Every line below must be reproduced exactly. Copy them all.
◆ ◆ ◆ ◆
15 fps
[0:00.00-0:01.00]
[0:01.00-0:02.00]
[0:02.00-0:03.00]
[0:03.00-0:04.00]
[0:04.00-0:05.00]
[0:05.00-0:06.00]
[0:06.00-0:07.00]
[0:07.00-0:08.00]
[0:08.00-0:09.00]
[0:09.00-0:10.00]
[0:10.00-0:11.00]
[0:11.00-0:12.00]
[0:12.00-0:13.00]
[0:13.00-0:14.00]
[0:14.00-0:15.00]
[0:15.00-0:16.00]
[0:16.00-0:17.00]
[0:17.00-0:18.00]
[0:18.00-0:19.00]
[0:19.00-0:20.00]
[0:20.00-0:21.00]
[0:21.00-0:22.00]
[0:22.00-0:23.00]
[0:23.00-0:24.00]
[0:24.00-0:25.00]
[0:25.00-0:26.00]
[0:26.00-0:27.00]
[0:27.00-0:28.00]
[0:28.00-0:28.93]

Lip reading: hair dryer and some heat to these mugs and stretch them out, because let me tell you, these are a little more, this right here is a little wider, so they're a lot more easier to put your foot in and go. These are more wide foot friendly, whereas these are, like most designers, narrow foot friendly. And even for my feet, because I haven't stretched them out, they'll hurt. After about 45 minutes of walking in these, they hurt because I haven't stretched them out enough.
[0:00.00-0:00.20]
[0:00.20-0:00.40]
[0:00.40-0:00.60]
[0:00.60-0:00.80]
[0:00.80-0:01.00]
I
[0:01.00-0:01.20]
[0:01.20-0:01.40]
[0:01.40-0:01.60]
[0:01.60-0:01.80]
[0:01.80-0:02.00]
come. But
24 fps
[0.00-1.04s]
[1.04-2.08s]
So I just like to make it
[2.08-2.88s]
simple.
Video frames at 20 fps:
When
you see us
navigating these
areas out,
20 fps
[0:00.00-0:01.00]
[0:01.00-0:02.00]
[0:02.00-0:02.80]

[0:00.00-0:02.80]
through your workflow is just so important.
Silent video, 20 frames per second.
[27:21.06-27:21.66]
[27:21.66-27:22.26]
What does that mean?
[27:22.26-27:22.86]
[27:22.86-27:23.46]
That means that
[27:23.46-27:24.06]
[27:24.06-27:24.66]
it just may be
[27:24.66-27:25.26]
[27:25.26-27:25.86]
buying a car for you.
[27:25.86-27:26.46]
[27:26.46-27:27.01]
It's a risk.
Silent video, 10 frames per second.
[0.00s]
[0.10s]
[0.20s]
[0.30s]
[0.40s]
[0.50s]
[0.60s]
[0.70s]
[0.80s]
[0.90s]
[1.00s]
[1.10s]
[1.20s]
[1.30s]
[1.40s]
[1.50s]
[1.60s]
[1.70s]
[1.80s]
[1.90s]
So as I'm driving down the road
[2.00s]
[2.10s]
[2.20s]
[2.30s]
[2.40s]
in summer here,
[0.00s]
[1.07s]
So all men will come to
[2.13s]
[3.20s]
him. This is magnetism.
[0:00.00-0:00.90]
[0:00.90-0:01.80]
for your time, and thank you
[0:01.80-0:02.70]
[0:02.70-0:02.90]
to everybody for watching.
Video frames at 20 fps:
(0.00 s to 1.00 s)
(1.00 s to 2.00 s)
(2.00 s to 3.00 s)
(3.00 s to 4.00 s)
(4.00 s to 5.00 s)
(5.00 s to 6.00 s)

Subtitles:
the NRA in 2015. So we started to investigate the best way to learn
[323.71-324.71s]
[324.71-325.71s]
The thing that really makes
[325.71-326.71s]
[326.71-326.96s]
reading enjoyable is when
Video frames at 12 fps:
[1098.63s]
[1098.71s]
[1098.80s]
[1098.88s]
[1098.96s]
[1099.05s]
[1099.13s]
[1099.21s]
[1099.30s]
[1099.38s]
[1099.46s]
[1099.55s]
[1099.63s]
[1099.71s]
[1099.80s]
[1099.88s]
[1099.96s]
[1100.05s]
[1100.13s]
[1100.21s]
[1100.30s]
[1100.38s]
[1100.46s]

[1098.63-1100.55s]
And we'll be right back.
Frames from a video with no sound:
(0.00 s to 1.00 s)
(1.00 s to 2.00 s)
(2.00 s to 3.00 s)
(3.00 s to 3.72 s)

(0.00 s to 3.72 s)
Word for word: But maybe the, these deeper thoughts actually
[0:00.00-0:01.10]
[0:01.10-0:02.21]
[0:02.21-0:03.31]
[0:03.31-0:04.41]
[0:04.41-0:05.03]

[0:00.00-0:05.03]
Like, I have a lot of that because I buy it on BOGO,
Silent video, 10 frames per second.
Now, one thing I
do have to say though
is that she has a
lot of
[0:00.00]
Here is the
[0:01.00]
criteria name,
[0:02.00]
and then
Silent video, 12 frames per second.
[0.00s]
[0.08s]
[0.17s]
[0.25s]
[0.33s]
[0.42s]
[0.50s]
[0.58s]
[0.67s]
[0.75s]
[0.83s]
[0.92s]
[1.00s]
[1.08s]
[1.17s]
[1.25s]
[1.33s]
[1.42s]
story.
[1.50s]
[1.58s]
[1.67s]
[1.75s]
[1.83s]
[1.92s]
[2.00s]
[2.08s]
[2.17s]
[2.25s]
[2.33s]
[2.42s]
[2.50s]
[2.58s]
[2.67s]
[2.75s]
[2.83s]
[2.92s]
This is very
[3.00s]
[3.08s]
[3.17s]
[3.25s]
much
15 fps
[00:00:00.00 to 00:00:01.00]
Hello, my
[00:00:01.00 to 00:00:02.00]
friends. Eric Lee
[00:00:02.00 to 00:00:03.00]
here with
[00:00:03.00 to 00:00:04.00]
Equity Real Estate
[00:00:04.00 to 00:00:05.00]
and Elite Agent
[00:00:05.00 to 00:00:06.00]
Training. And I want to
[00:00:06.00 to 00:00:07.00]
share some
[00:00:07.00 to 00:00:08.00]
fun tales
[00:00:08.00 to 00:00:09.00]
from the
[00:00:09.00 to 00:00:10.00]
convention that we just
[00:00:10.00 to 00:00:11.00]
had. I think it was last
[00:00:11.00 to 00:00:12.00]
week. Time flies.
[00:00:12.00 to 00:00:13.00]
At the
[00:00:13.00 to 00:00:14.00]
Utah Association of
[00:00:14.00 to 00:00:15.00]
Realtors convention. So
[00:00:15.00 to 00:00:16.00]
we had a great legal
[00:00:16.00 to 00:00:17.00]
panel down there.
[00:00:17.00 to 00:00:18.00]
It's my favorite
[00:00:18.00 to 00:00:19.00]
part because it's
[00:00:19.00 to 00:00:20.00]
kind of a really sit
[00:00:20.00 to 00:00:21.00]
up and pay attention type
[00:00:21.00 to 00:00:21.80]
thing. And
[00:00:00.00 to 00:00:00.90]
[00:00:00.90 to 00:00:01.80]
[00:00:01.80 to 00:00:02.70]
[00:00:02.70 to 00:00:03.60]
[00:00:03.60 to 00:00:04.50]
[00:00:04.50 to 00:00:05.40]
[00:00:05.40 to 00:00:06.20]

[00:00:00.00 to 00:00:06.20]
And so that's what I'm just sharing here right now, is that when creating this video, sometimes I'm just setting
◆ ◆ ◆ ◆
▸ **Result of this task**
15 fps
[0:00.00-0:01.00]
[0:01.00-0:02.00]
[0:02.00-0:03.00]
[0:03.00-0:04.00]
[0:04.00-0:05.00]
[0:05.00-0:06.00]
[0:06.00-0:07.00]
[0:07.00-0:08.00]
[0:08.00-0:09.00]
[0:09.00-0:10.00]
[0:10.00-0:11.00]
[0:11.00-0:12.00]
[0:12.00-0:13.00]
[0:13.00-0:14.00]
[0:14.00-0:15.00]
[0:15.00-0:16.00]
[0:16.00-0:17.00]
[0:17.00-0:18.00]
[0:18.00-0:19.00]
[0:19.00-0:20.00]
[0:20.00-0:21.00]
[0:21.00-0:22.00]
[0:22.00-0:23.00]
[0:23.00-0:24.00]
[0:24.00-0:25.00]
[0:25.00-0:26.00]
[0:26.00-0:27.00]
[0:27.00-0:28.00]
[0:28.00-0:28.93]

Lip reading: hair dryer and some heat to these mugs and stretch them out, because let me tell you, these are a little more, this right here is a little wider, so they're a lot more easier to put your foot in and go. These are more wide foot friendly, whereas these are, like most designers, narrow foot friendly. And even for my feet, because I haven't stretched them out, they'll hurt. After about 45 minutes of walking in these, they hurt because I haven't stretched them out enough.
[0:00.00-0:00.20]
[0:00.20-0:00.40]
[0:00.40-0:00.60]
[0:00.60-0:00.80]
[0:00.80-0:01.00]
I
[0:01.00-0:01.20]
[0:01.20-0:01.40]
[0:01.40-0:01.60]
[0:01.60-0:01.80]
[0:01.80-0:02.00]
come. But
24 fps
[0.00-1.04s]
[1.04-2.08s]
So I just like to make it
[2.08-2.88s]
simple.
Video frames at 20 fps:
When
you see us
navigating these
areas out,
20 fps
[0:00.00-0:01.00]
[0:01.00-0:02.00]
[0:02.00-0:02.80]

[0:00.00-0:02.80]
through your workflow is just so important.
Silent video, 20 frames per second.
[27:21.06-27:21.66]
[27:21.66-27:22.26]
What does that mean?
[27:22.26-27:22.86]
[27:22.86-27:23.46]
That means that
[27:23.46-27:24.06]
[27:24.06-27:24.66]
it just may be
[27:24.66-27:25.26]
[27:25.26-27:25.86]
buying a car for you.
[27:25.86-27:26.46]
[27:26.46-27:27.01]
It's a risk.
Silent video, 10 frames per second.
[0.00s]
[0.10s]
[0.20s]
[0.30s]
[0.40s]
[0.50s]
[0.60s]
[0.70s]
[0.80s]
[0.90s]
[1.00s]
[1.10s]
[1.20s]
[1.30s]
[1.40s]
[1.50s]
[1.60s]
[1.70s]
[1.80s]
[1.90s]
So as I'm driving down the road
[2.00s]
[2.10s]
[2.20s]
[2.30s]
[2.40s]
in summer here,
[0.00s]
[1.07s]
So all men will come to
[2.13s]
[3.20s]
him. This is magnetism.
[0:00.00-0:00.90]
[0:00.90-0:01.80]
for your time, and thank you
[0:01.80-0:02.70]
[0:02.70-0:02.90]
to everybody for watching.
Video frames at 20 fps:
(0.00 s to 1.00 s)
(1.00 s to 2.00 s)
(2.00 s to 3.00 s)
(3.00 s to 4.00 s)
(4.00 s to 5.00 s)
(5.00 s to 6.00 s)

Subtitles:
the NRA in 2015. So we started to investigate the best way to learn
[323.71-324.71s]
[324.71-325.71s]
The thing that really makes
[325.71-326.71s]
[326.71-326.96s]
reading enjoyable is when
Video frames at 12 fps:
[1098.63s]
[1098.71s]
[1098.80s]
[1098.88s]
[1098.96s]
[1099.05s]
[1099.13s]
[1099.21s]
[1099.30s]
[1099.38s]
[1099.46s]
[1099.55s]
[1099.63s]
[1099.71s]
[1099.80s]
[1099.88s]
[1099.96s]
[1100.05s]
[1100.13s]
[1100.21s]
[1100.30s]
[1100.38s]
[1100.46s]

[1098.63-1100.55s]
And we'll be right back.
Frames from a video with no sound:
(0.00 s to 1.00 s)
(1.00 s to 2.00 s)
(2.00 s to 3.00 s)
(3.00 s to 3.72 s)

(0.00 s to 3.72 s)
Word for word: But maybe the, these deeper thoughts actually
[0:00.00-0:01.10]
[0:01.10-0:02.21]
[0:02.21-0:03.31]
[0:03.31-0:04.41]
[0:04.41-0:05.03]

[0:00.00-0:05.03]
Like, I have a lot of that because I buy it on BOGO,
Silent video, 10 frames per second.
Now, one thing I
do have to say though
is that she has a
lot of
[0:00.00]
Here is the
[0:01.00]
criteria name,
[0:02.00]
and then
Silent video, 12 frames per second.
[0.00s]
[0.08s]
[0.17s]
[0.25s]
[0.33s]
[0.42s]
[0.50s]
[0.58s]
[0.67s]
[0.75s]
[0.83s]
[0.92s]
[1.00s]
[1.08s]
[1.17s]
[1.25s]
[1.33s]
[1.42s]
story.
[1.50s]
[1.58s]
[1.67s]
[1.75s]
[1.83s]
[1.92s]
[2.00s]
[2.08s]
[2.17s]
[2.25s]
[2.33s]
[2.42s]
[2.50s]
[2.58s]
[2.67s]
[2.75s]
[2.83s]
[2.92s]
This is very
[3.00s]
[3.08s]
[3.17s]
[3.25s]
much
15 fps
[00:00:00.00 to 00:00:01.00]
Hello, my
[00:00:01.00 to 00:00:02.00]
friends. Eric Lee
[00:00:02.00 to 00:00:03.00]
here with
[00:00:03.00 to 00:00:04.00]
Equity Real Estate
[00:00:04.00 to 00:00:05.00]
and Elite Agent
[00:00:05.00 to 00:00:06.00]
Training. And I want to
[00:00:06.00 to 00:00:07.00]
share some
[00:00:07.00 to 00:00:08.00]
fun tales
[00:00:08.00 to 00:00:09.00]
from the
[00:00:09.00 to 00:00:10.00]
convention that we just
[00:00:10.00 to 00:00:11.00]
had. I think it was last
[00:00:11.00 to 00:00:12.00]
week. Time flies.
[00:00:12.00 to 00:00:13.00]
At the
[00:00:13.00 to 00:00:14.00]
Utah Association of
[00:00:14.00 to 00:00:15.00]
Realtors convention. So
[00:00:15.00 to 00:00:16.00]
we had a great legal
[00:00:16.00 to 00:00:17.00]
panel down there.
[00:00:17.00 to 00:00:18.00]
It's my favorite
[00:00:18.00 to 00:00:19.00]
part because it's
[00:00:19.00 to 00:00:20.00]
kind of a really sit
[00:00:20.00 to 00:00:21.00]
up and pay attention type
[00:00:21.00 to 00:00:21.80]
thing. And
[00:00:00.00 to 00:00:00.90]
[00:00:00.90 to 00:00:01.80]
[00:00:01.80 to 00:00:02.70]
[00:00:02.70 to 00:00:03.60]
[00:00:03.60 to 00:00:04.50]
[00:00:04.50 to 00:00:05.40]
[00:00:05.40 to 00:00:06.20]

[00:00:00.00 to 00:00:06.20]
And so that's what I'm just sharing here right now, is that when creating this video, sometimes I'm just setting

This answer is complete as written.